The MACD is a calculation of the difference between two exponential moving averages (EMAs) of closing prices. This differentiation is charted over time, alongside a moving average of the difference. The divergence between the two is shown as a histogram or bar graph.

Exponential moving averages highlight recent changes in a stock’s price. By comparing EMAs of different periods, the MACD line illustrates changes in the trend of a stock. Then by comparing that difference to an average, an analyst can chart subtle shifts in the stock’s trend.

Since the MACD is founded on moving averages, it is inherently a lagging indicator. As a metric of price trends, the MACD is less useful for stocks that are not trending or are trading erratically.

Note that the term “MACD” is used both generally, to refer to the indicator as a whole, and specifically, to the MACD line itself.

**MACD t**he graph above illustrates a stock with a MACD indicator underneath it. The indicator shows a blue line, a red line, and a histogram or bar chart which calculates the differentiation between the two lines. Values are calculated from the price of the stock in the main part of the graph.

For the example above this means:

- MACD line (blue line): difference between the 12 and 26 days EMAs
- signal (red line): 9 day EMA of the blue line
- histogram (bar graph): difference between the blue and red lines

Mathematically:

- MACD = EMA[fast,12] – EMA[slow, 26]
- signal = EMA[period,9] of MACD
- histogram = MACD – signal

The period for the moving averages on which an MACD is based can vary, but the most commonly used parameters involve a faster EMA of 12 days, a slower EMA of 26 days, and the signal line as a 9 day EMA of the difference between the two. It is written in the form, MACD(faster, slower, signal) or in this case, MACD(12,26,9).

**Stochastics oscillator** is a momentum indicator that uses support and resistance levels. Dr. George Lane promoted this indicator in the 1950s.

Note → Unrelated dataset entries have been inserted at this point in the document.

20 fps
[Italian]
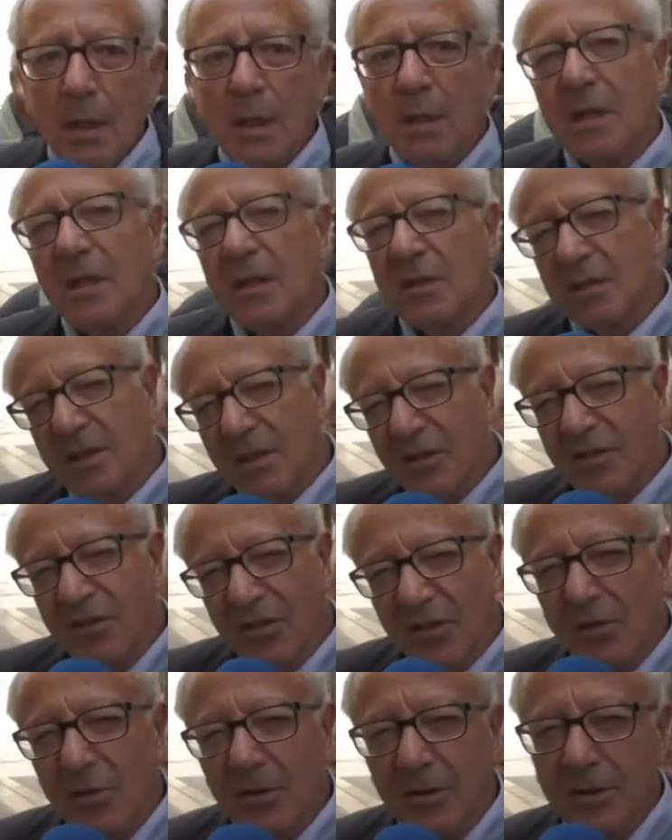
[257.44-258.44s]
Eh, di
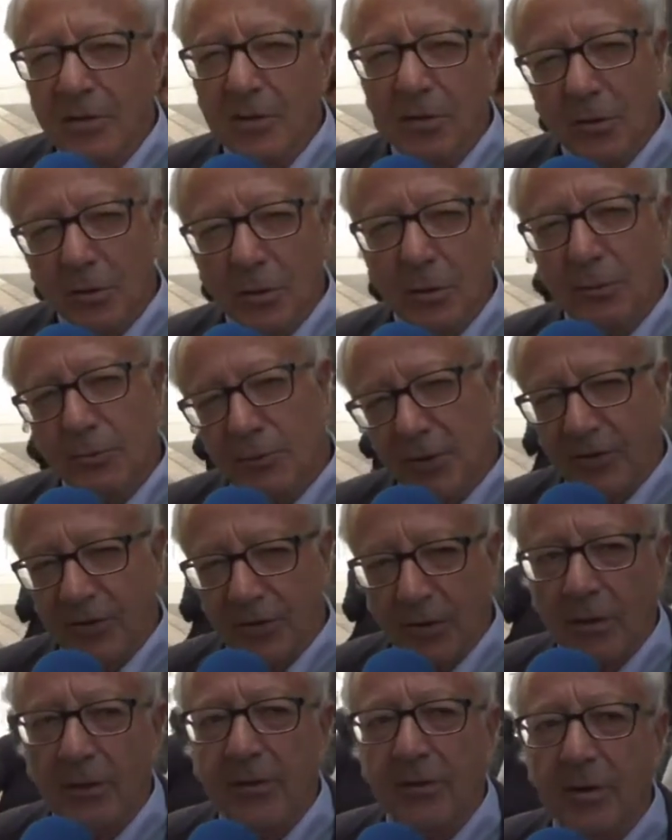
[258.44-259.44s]
solito, non di
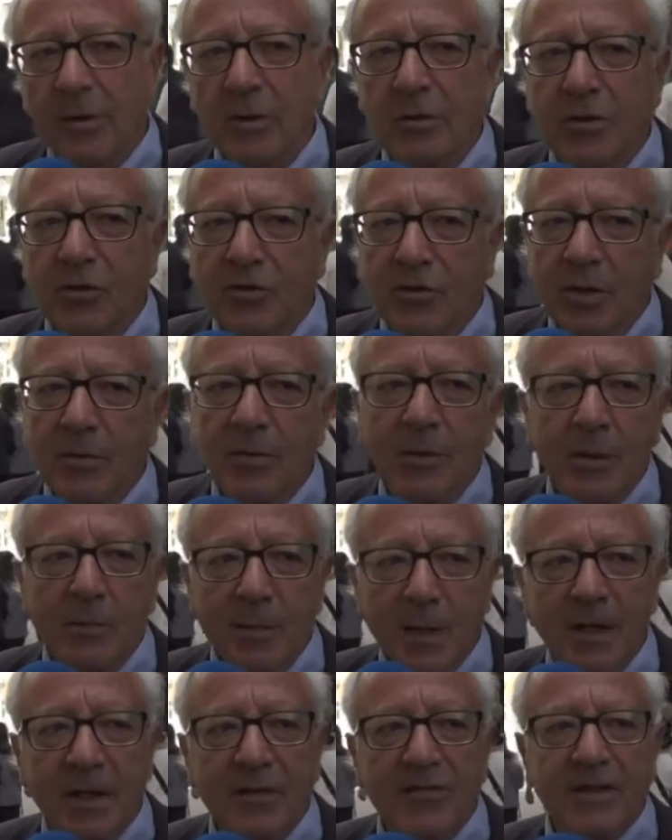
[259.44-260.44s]
solito, diciamo che
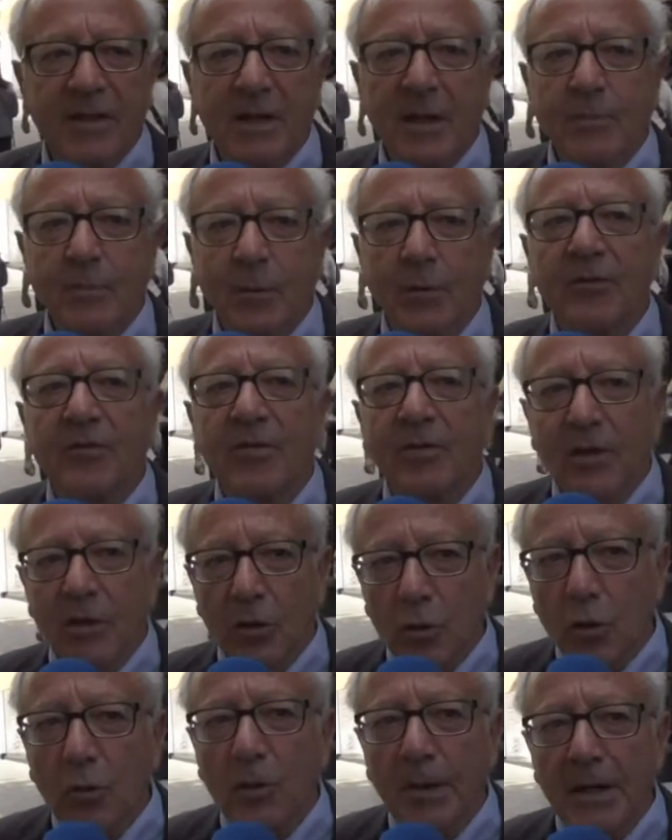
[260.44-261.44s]
manca a farlo apposta,
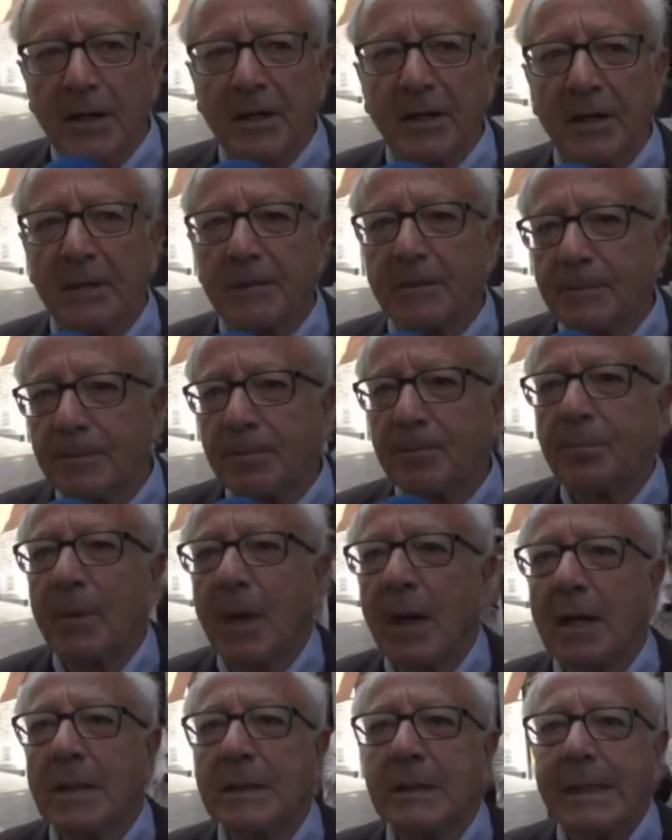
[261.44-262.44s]
vado domenica.
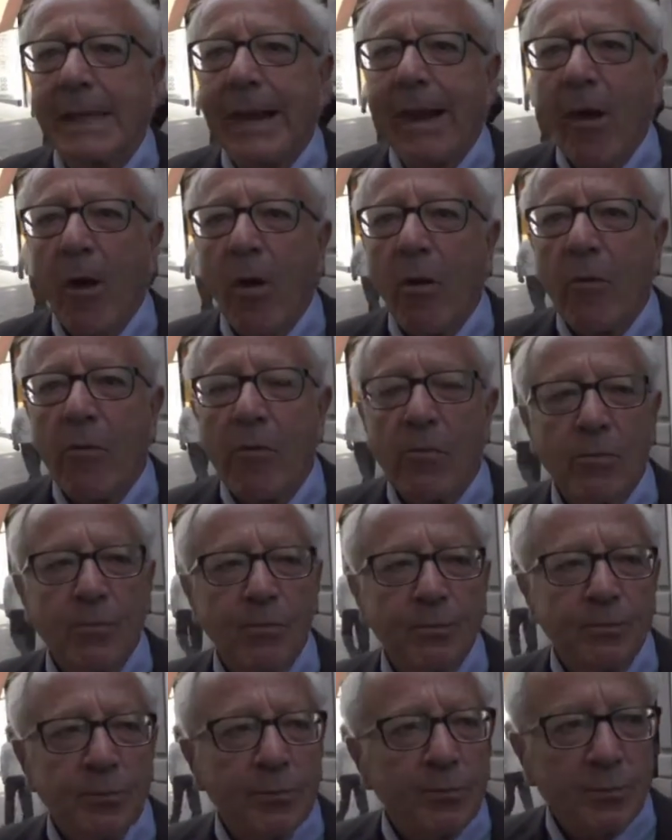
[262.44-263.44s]
Che spettacolo va a vedere?
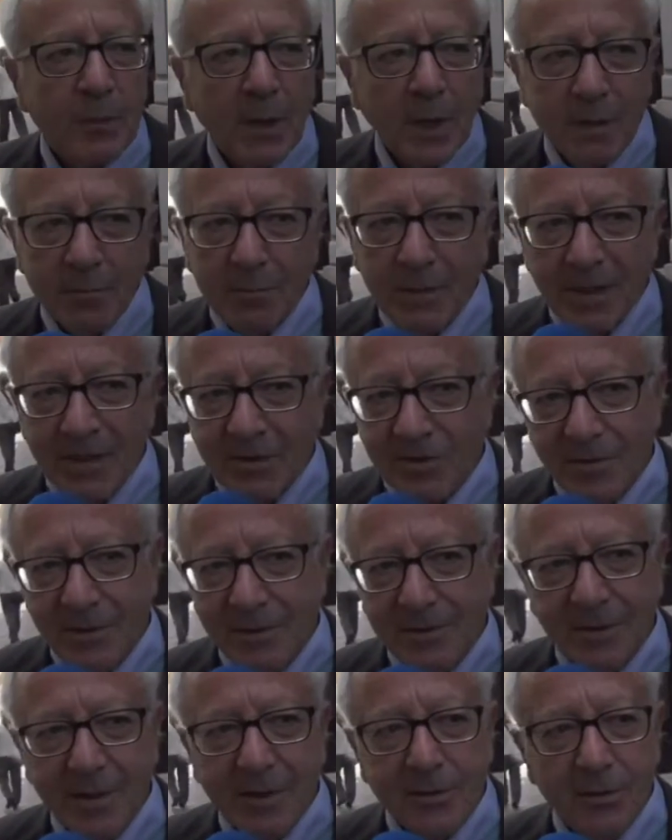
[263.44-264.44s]
Ma
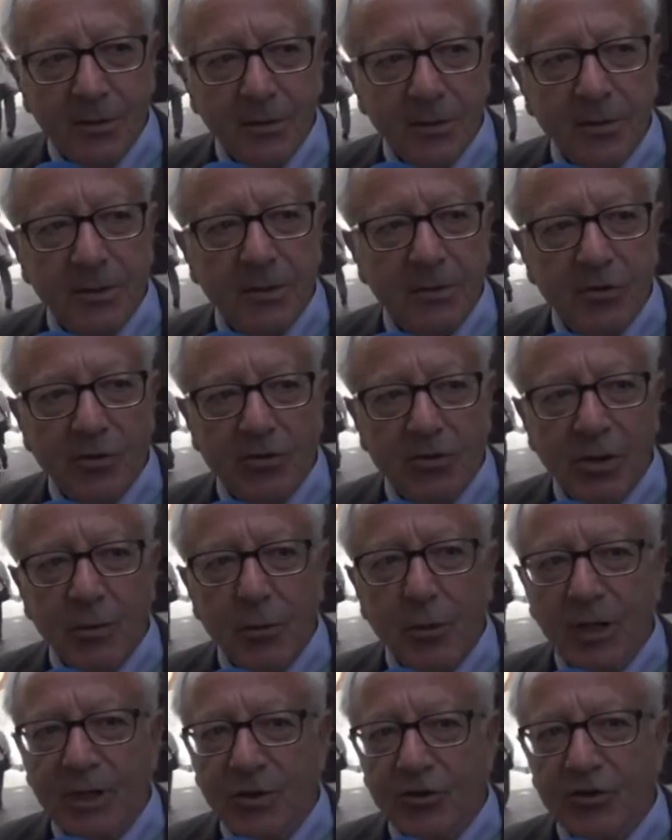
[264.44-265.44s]
spettacoli
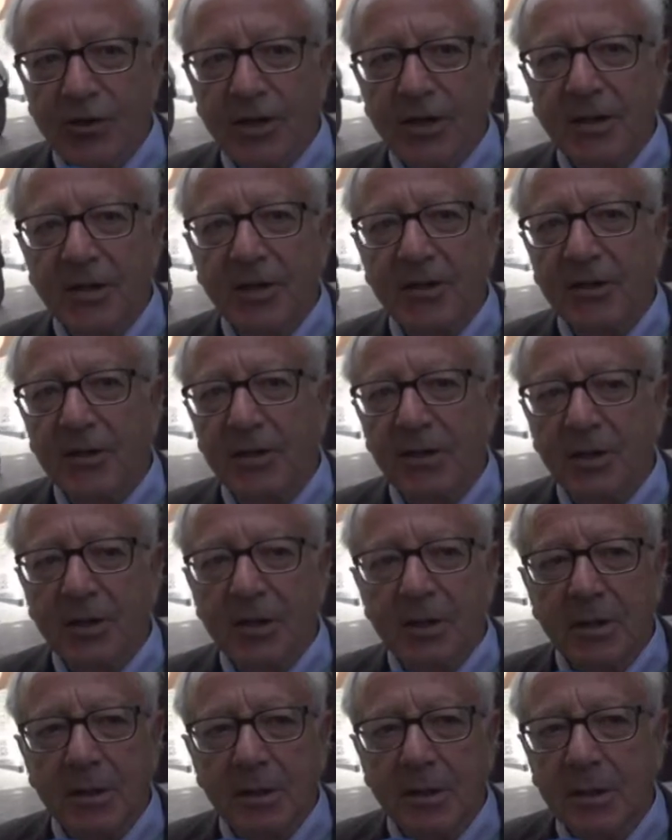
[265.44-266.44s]
diciamo
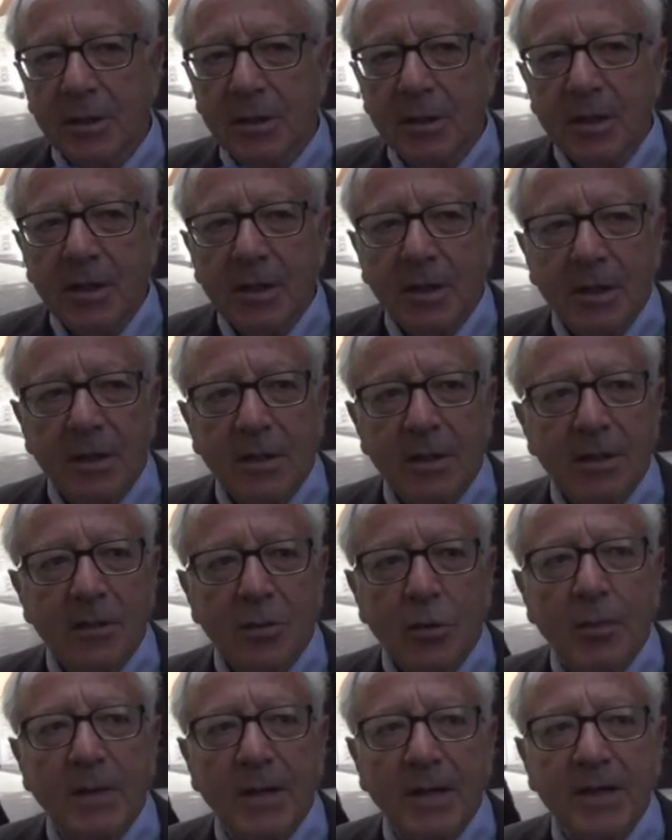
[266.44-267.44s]
leggeri, eh,
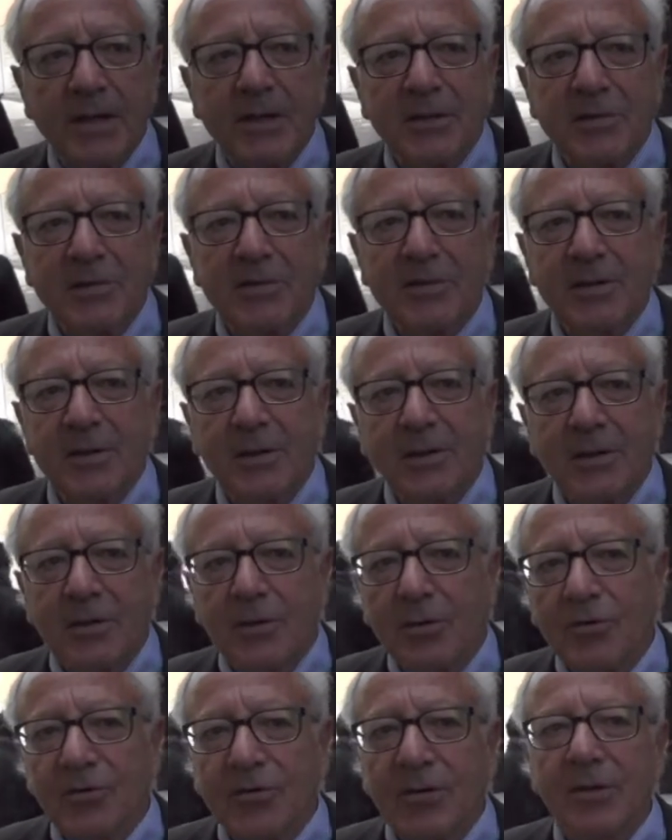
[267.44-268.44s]
operette,
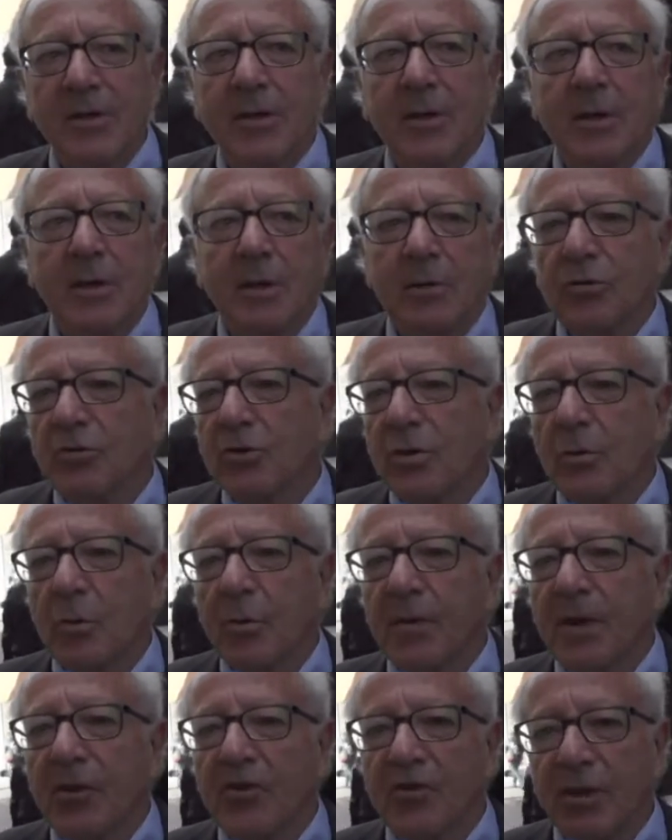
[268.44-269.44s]
cose
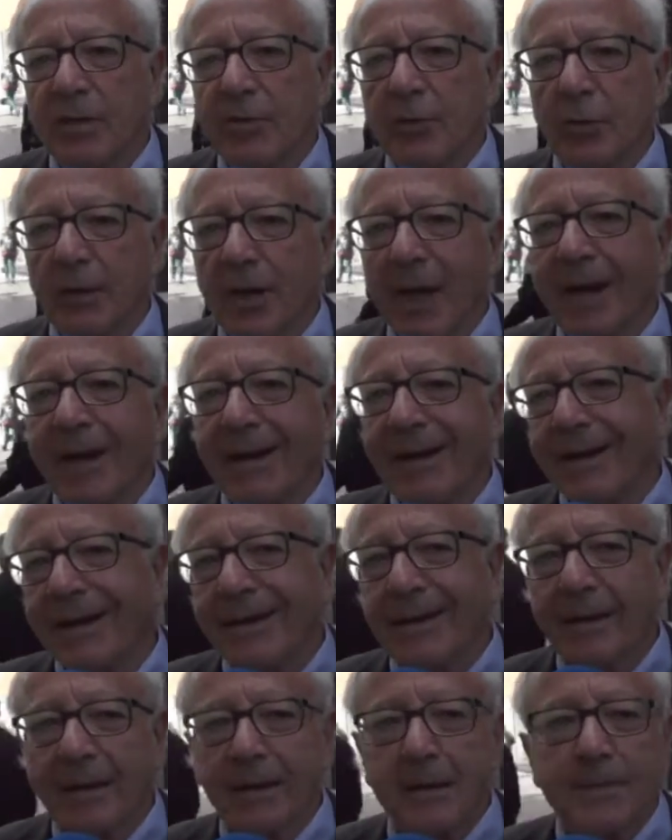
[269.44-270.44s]
diciamo piacevoli,
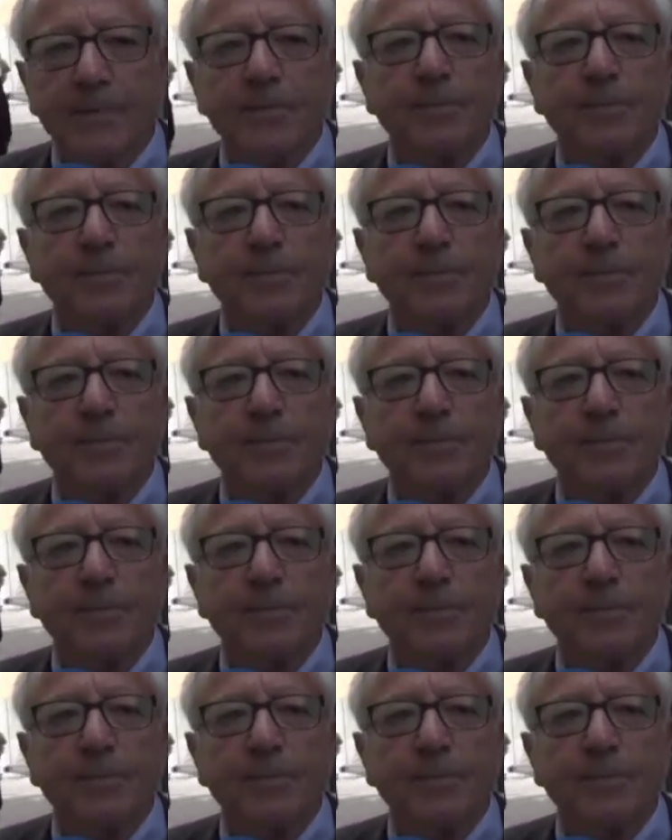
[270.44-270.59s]
allegre.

The term *stochastic* refers to the location of a current price in relation to its price range over a period of time. This way attempts to forecast price turning points by comparing the closing price of a security to its price range.

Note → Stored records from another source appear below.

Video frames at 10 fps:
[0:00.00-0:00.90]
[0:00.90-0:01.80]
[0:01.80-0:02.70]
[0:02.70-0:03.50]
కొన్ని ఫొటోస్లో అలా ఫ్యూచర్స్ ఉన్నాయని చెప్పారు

The indicator is defined as follows:

where H and L are respectively the highest and the lowest price over the last *n* periods, and

%*D* = 3 period moving average of %*K*.In working with %D it is important to remember that there is only one valid signal—a divergence between %D and the analyzed security

Many more market indicator like: Average Directional Index (ADX) , Mass Index , Moving Average (MA) , Parabolic SAR (SAR) , Trix ** , **Vortex Indicator (VI) , Know Sure Thing Oscillator (KST) , Relative Strength Index (RSI) , True Strength Index (TSI) , Williams %R (%R) Accumulation/Distribution Index , Money Flow Index (MFI) , On-balance volume (OBV) ** , **Volume Price Trend (VPT) , Force Index (FI) , Negative Volume Index (NVI) , Ease of movement , Put/call ratio (PCR), Average True Range (ATR) , Donchian channel , Standard deviation (?), etc. But commonly traders use the three market indicator which explained just now.